There are many challenges to becoming a great leader. Leadership is multi-dimensional and difficult. Followers don’t simply do what they are told. Nor do they want to be told what to do. People have their own ways of thinking and doing. Leaders can’t simply command and control people. People can be influenced at best. Neither is there merely one way to be a great leader, or a bad one. There isn’t just one thing to do, or three, or even twenty. Regardless of the number, learning to be a great leader requires changes in thought and behavior which are never easy.
One of the biggest challenges people face, particularly new managers, is the transition from being an individual contributor to a leader. Being a leader is a very different role. The responsibilities are much different than a doer or even a manager. Leaders don’t do the work of the organization. They lead the work. Yet they don’t tell people what to do. They don’t rely on their authority, or domain skills, but rather their ability to influence. Great leaders pull instead of push.
The shift in responsibility to a leader also requires a shift in mindset. Great leaders lose the “me” mentality in favor of the “we” mentality. They take on the needs of the team in addition to their own. They concern themselves with the success of each team member which in turn leads to the success of the team.
Many managers are afraid to lead. They are afraid to let go, empower, and let others do the work because they fear they will have little left to do. Nothing could be further from reality. There is plenty left for a leader to do.
The job description for great leaders who let go, empower their teams, and pull instead of push has many dimensions. The responsibilities are significant. Listed below are nine of them consistently performed by the best. Note that “Do the work for the team” and “Tell people what to do” aren’t in them:
1. Attract and hire top talent – Bring people into the organization who have the right attributes and are the appropriate fit for the work to be done, the desired culture, and the goals of the organization.
2. Motivate and inspire – Maintain people’s enthusiasm, engagement, and passion. Understand what drives people and align their drivers with the organization’s objectives.
3. Encourage and exhort – Recognize, praise, and reward desirable behaviors. Make people feel good about the contributions they make. Challenge people to do their best.

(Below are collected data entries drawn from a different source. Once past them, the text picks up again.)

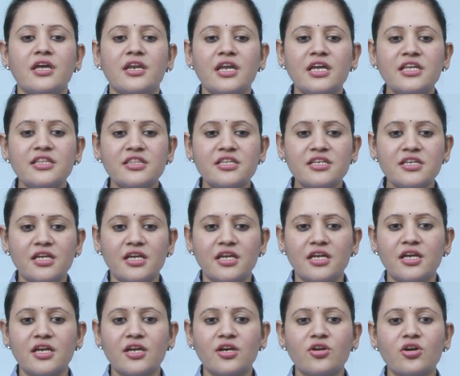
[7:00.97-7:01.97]
Ring
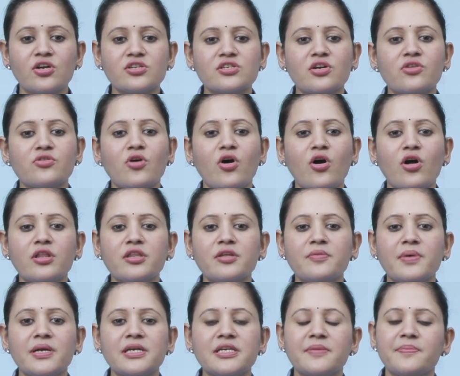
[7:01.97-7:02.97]
3, cross out all
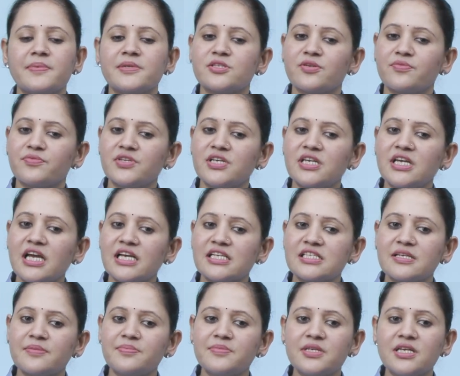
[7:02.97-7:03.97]
the multiples of 3
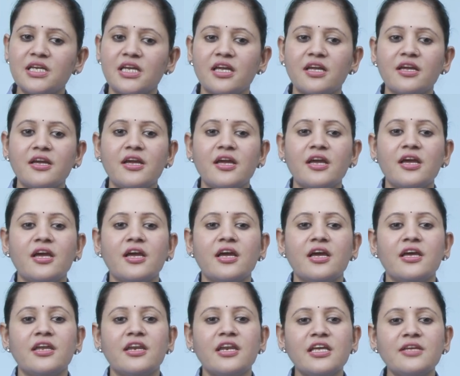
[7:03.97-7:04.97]
except 3.
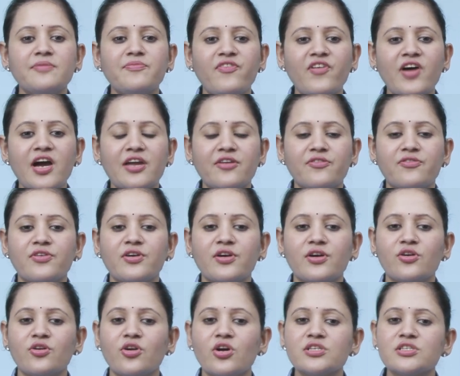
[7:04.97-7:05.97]
Ring 5,
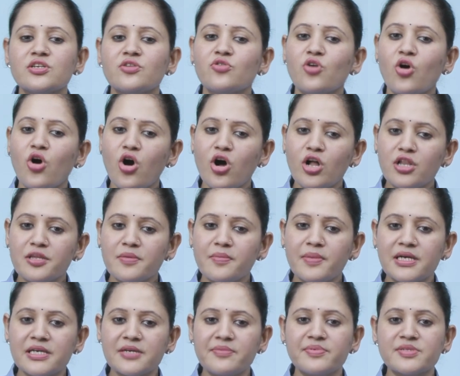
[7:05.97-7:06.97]
cross out all the
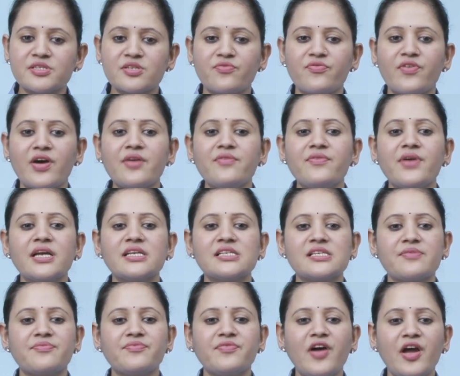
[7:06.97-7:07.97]
multiples of 5
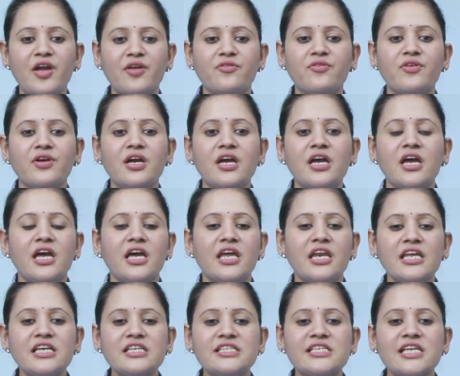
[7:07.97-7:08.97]
except 5.
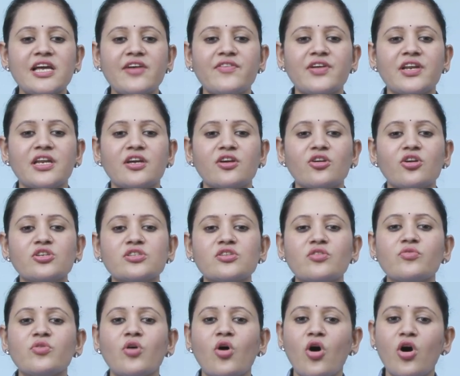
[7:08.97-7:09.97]
Ring 7, cross
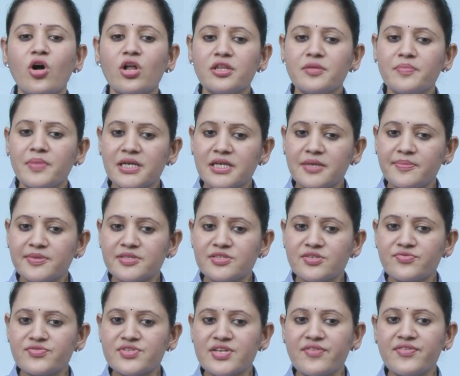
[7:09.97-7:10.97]
out all the
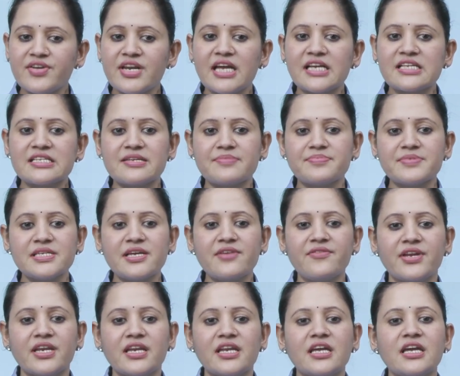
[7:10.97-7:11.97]
multiples of 7 except
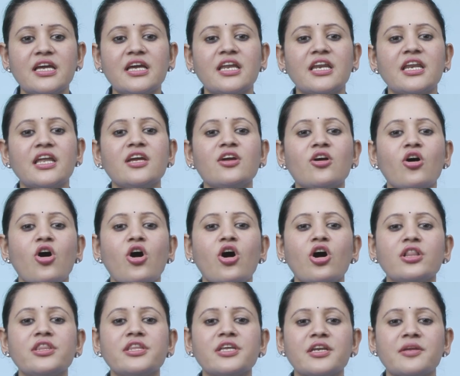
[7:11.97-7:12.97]
7. Ring
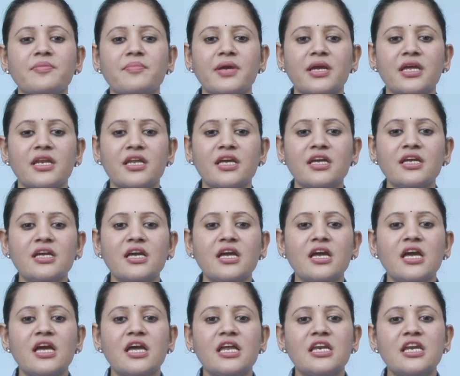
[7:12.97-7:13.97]
all the remaining
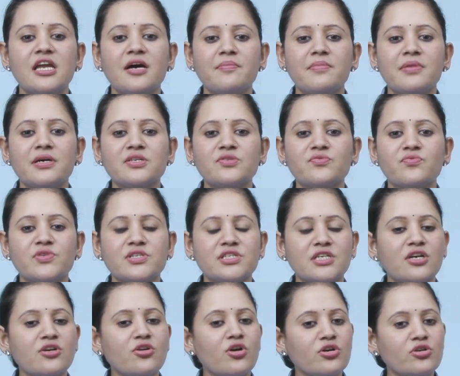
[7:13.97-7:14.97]
numbers which
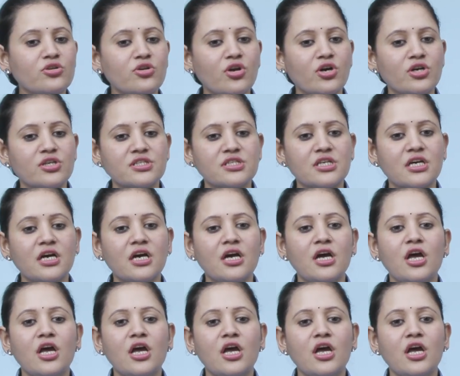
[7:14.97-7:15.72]
are not crossed.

4. Guide and inform – Communicate the organization’s vision, goals, strategies, plans, and activities. Keep people updated on the organization’s accomplishments and needs. Set the example to follow.
5. Coach and develop – Help people learn and grow. Increase their self-awareness and identify areas of strength and development. Help them advance in their career. Develop future successors.

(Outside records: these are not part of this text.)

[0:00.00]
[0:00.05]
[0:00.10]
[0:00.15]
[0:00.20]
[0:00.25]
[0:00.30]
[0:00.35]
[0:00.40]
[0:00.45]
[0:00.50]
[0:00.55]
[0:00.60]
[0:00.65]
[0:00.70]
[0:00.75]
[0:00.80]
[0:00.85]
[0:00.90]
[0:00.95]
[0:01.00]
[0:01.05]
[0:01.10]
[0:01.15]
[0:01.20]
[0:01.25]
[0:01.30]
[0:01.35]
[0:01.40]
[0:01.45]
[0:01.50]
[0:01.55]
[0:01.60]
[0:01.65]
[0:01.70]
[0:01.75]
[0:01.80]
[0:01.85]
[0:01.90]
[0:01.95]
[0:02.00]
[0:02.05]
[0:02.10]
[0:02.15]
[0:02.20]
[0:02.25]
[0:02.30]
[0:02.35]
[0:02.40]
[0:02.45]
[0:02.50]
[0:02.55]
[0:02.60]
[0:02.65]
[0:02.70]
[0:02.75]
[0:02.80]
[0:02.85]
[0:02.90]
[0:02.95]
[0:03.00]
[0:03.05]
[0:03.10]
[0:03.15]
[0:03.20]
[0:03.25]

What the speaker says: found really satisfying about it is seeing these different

6. Provide resources and enable – Provide support, tools, equipment, and facilities. Help people be productive and leverage their opportunities. Help them assess, understand, and overcome obstacles.

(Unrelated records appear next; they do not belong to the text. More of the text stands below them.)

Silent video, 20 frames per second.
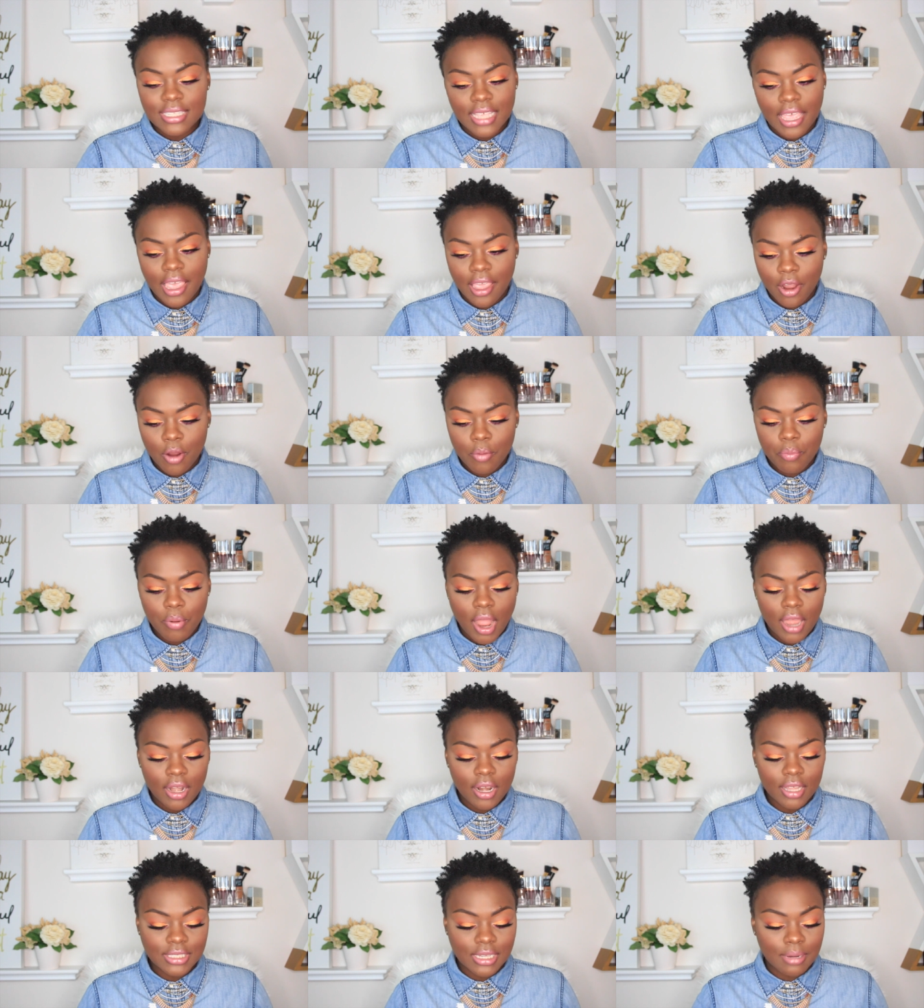is a hair
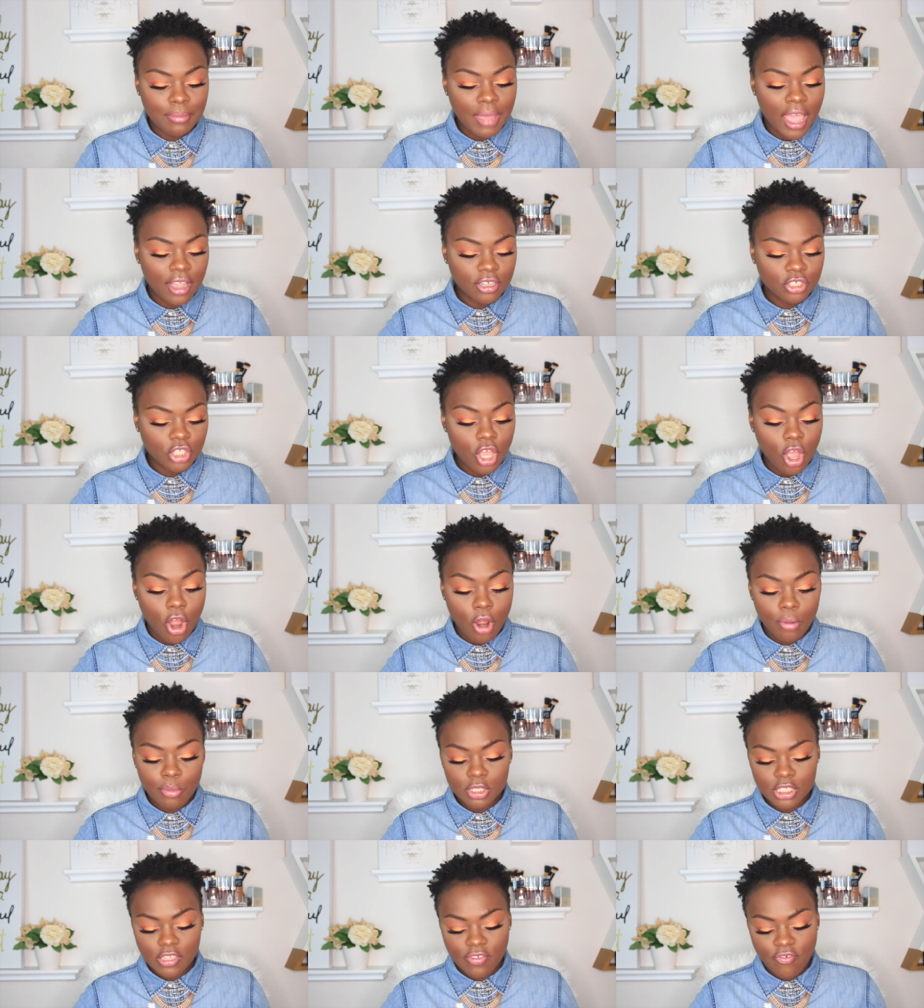product, and I'm actually
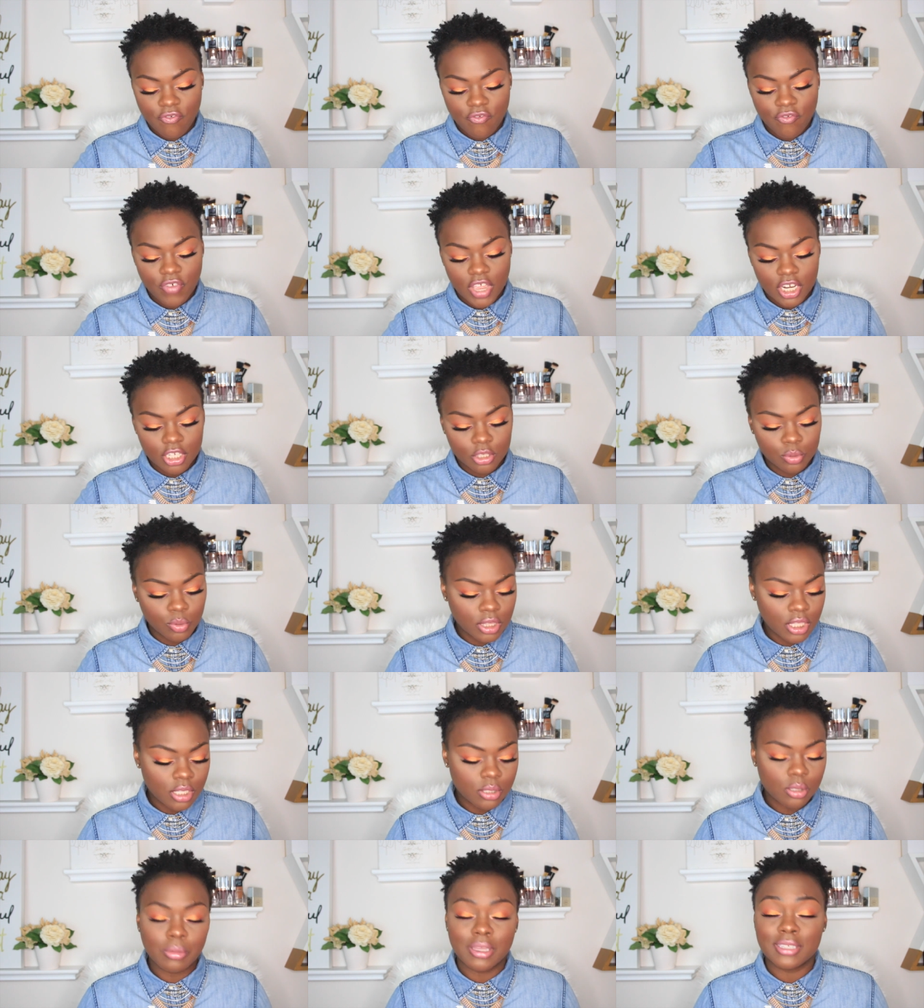almost finished with
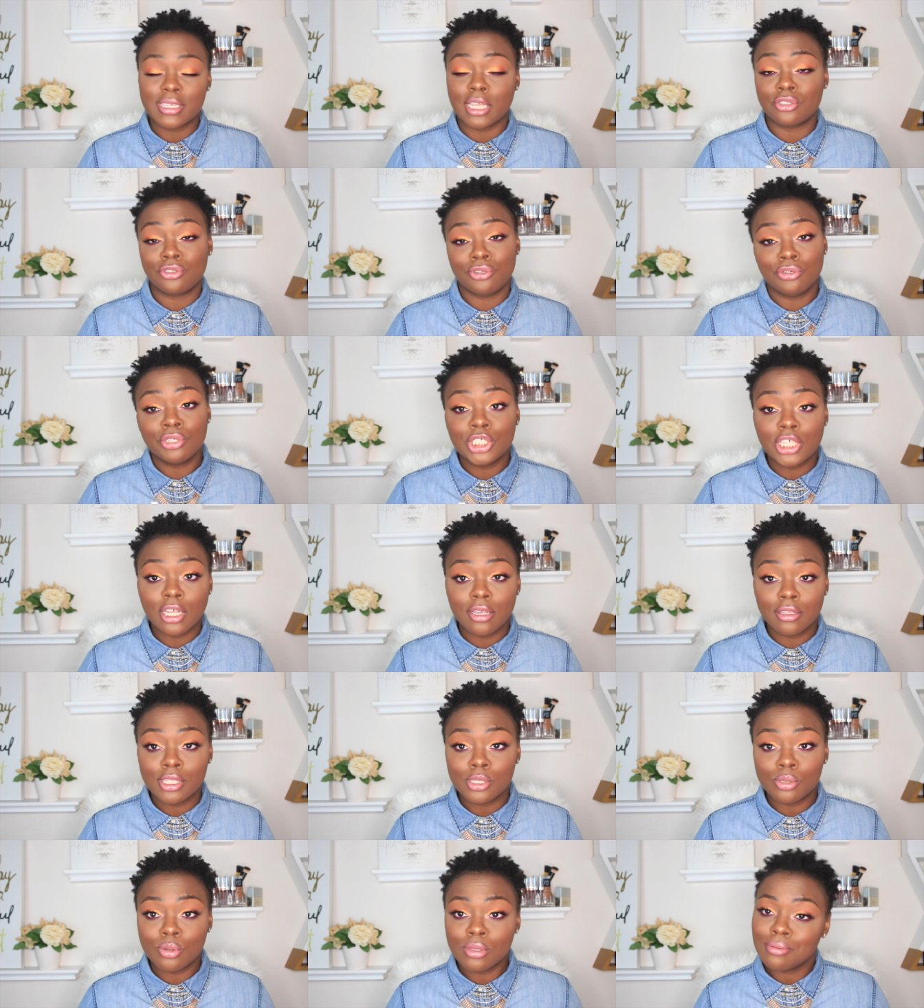this one because I do share
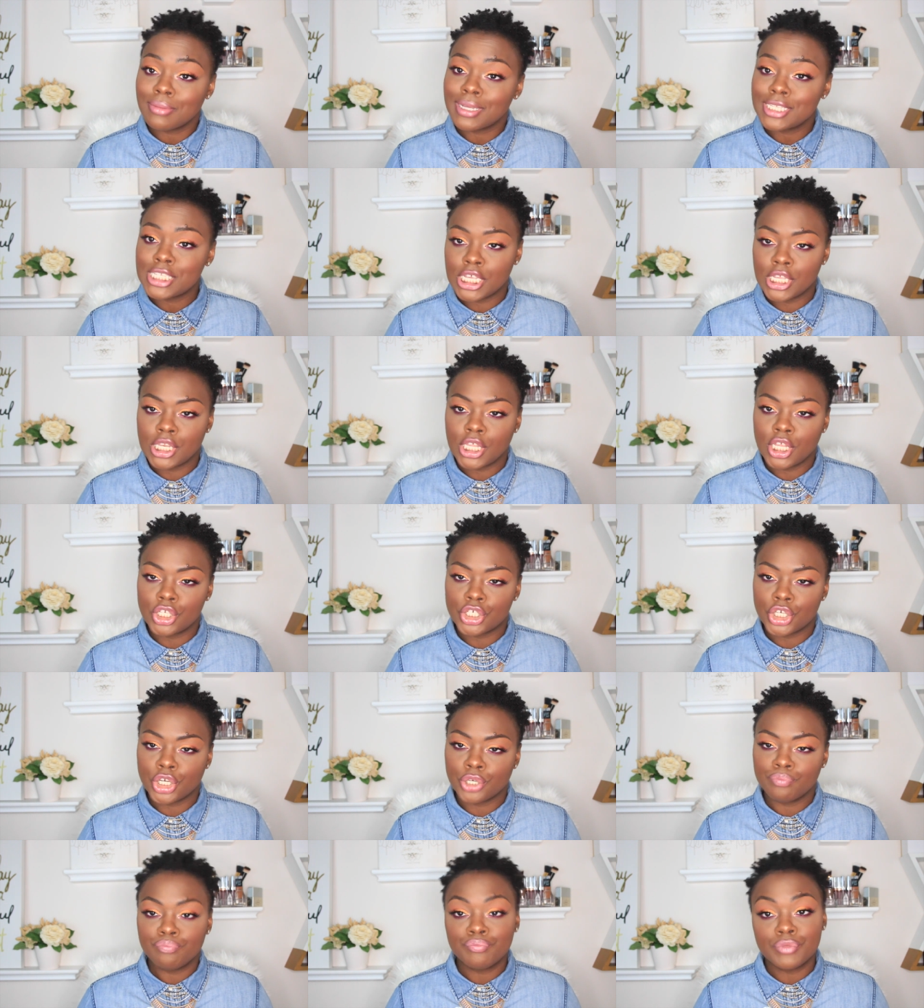this with my
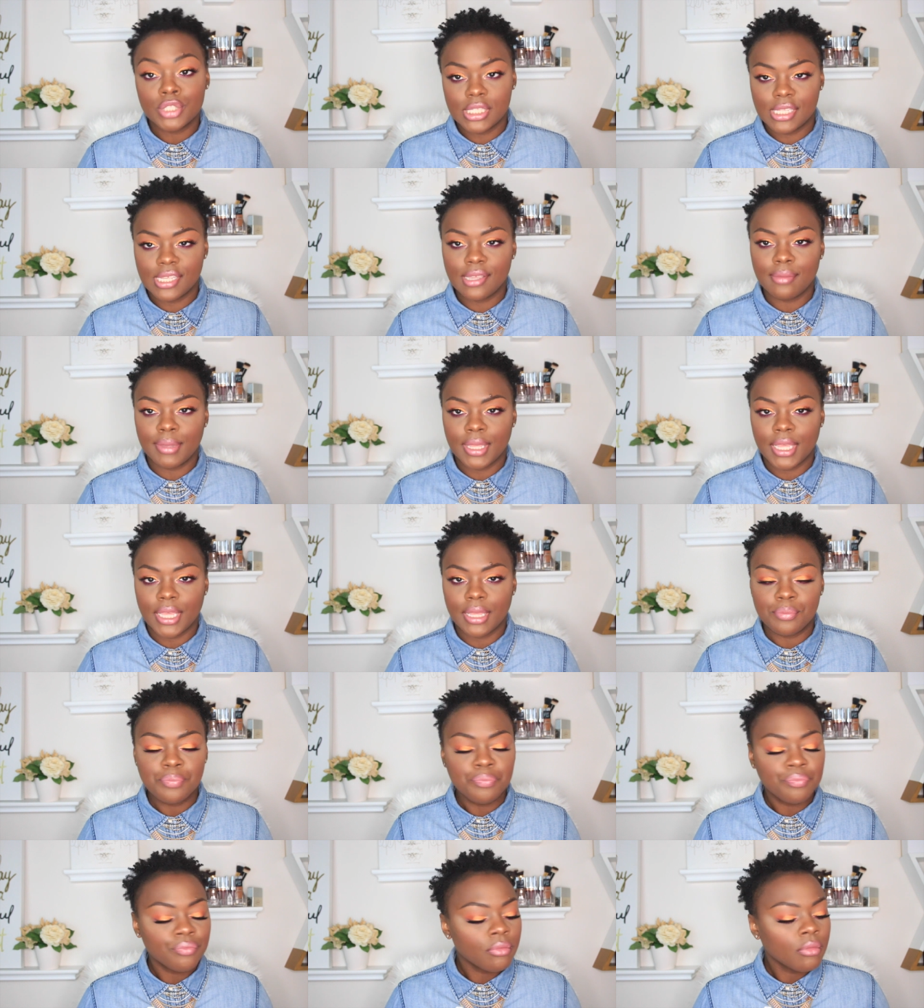teenager to be,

7. Manage and maintain accountability – Set clear expectations, track progress, conduct reviews, provide course correction, and implement consequences – both reinforcing and correcting.
8. Assimilate and foster teamwork – Bring internal and external resources together. Build a team identity and sense of community. Maintain harmony. Leverage the synergies of diverse people.
9. Improve the organization – Challenge the status quo. Create new opportunities. Identify problems to solve. Develop strategies. Launch initiatives that enhance and expand the organization.